Apple’s new iPhones are a new future for the Mac (again)

Apple quite evidently ploughed the ground to prepare for its next crop of exciting new products during the iPhone 17 launch. The new processor inside the Pro models is quite evidently powerful enough to drive a new class of Macs.
“This is MacBook Pro levels of compute in an iPhone,” Tim Mallet, VP of platform architecture said during the Apple Event.

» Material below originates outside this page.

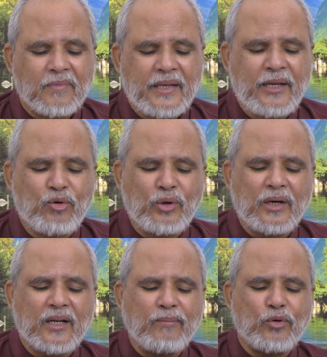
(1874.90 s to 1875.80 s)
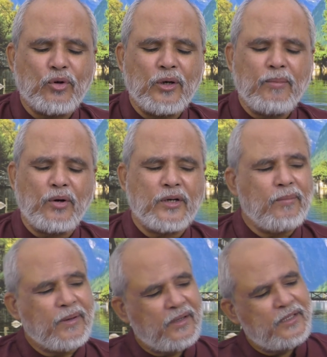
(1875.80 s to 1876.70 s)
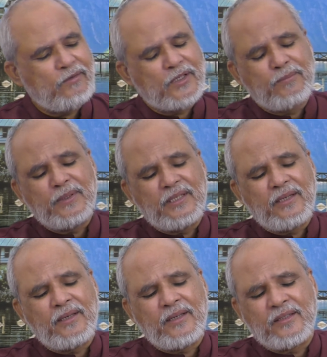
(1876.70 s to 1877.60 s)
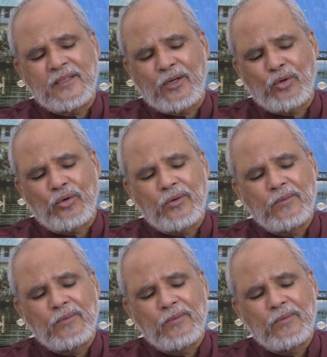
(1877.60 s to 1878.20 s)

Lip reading: He couldn't come to know about it because he was busy in his arrow.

That statement spoke volumes, given recent speculation the company plans a lower cost Mac powered by an iPhone chip.
With the A17 Pro, that chip is already here.
The 3nm A19 Pro, boosted by Apple’s vapor chamber, is capable, powerful, built to support artificial intelligence (AI), and the impressive performance the company alluded to during the Apple event can be tweaked even higher if placed inside larger systems with more extensive cooling systems.
You get:
- A 16-core Neural engine for power efficient AI
- A 6-core CPU
- A 6-core GPU.
This should deliver astonishingly delightful experiences on iPhone, just as it may on a Mac.
How does Apple benefit?
There are three immediately obvious ways introducing an A series Mac may benefit Apple:
- Scale: we have heard that TSMC has raised the cost of its processors. In that regard it makes sense for Apple to move Macs to A series chips as it already makes millions of those chips, which implies some cost savings per chip.
- Price: If Apple does decide to use the processors inside lower cost Macs then it will be widening its addressable market at the very same time as users are most likely to be tempted to switch platforms rather than invest in Windows 11 PCs.
- Diversification: By introducing a new Mac tier, Apple can create space in which to become more price flexible across its range, while still servicing a market at a wider variety of price points.
That Apple can proudly point out that its Macs are at least as powerful as any other system you can get is most certainly icing on the cake.
This all looks promising.. consumers get even more choice of Macs, Apple gets even more business flexibility, and the wider industry will have to concede that no other PC maker has Apple’s hard-won advantages.
And Apple can supercharge development of M series processors for its premium Macs at the very same time.